What is required —
Set the data down again, exactly as it reads, but without the pictures.

[Stored entries]

========================

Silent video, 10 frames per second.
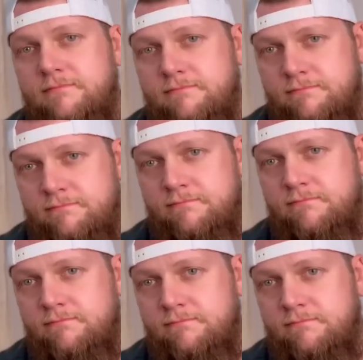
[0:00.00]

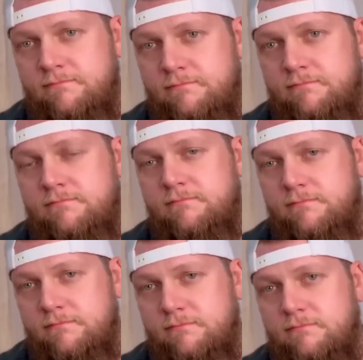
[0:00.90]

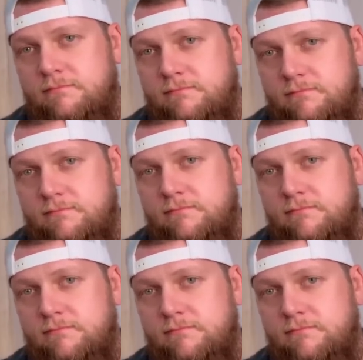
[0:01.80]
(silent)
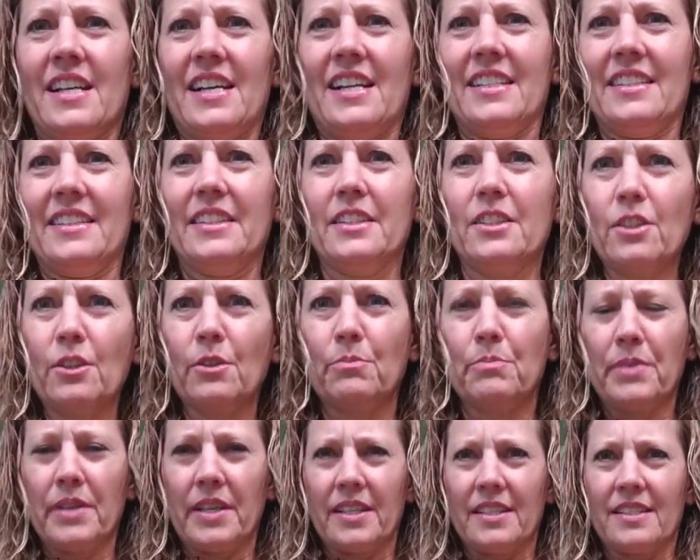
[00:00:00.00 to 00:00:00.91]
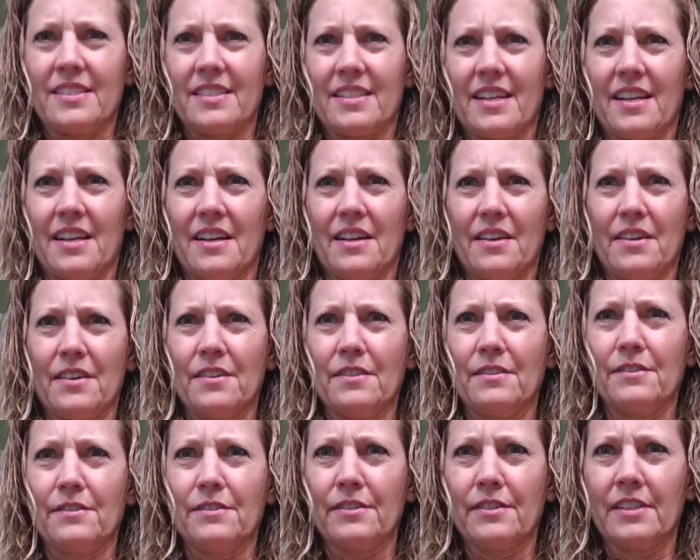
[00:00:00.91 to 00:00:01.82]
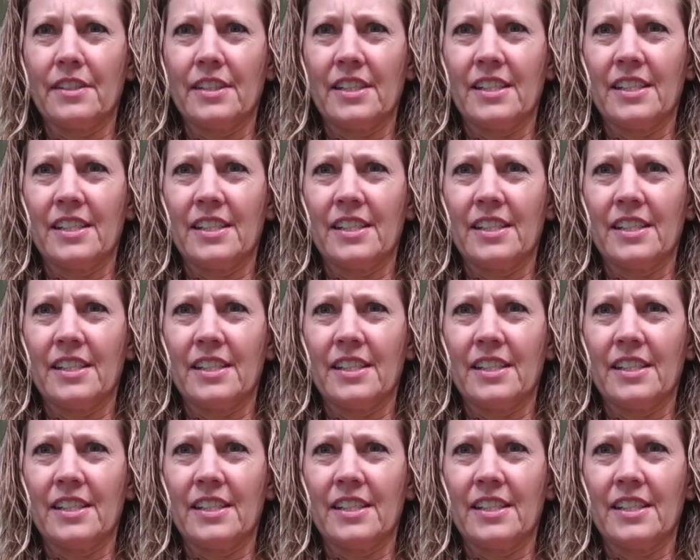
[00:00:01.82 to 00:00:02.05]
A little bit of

========================

Response area —
Silent video, 10 frames per second.
[0:00.00]

[0:00.90]

[0:01.80]
(silent)
[00:00:00.00 to 00:00:00.91]
[00:00:00.91 to 00:00:01.82]
[00:00:01.82 to 00:00:02.05]
A little bit of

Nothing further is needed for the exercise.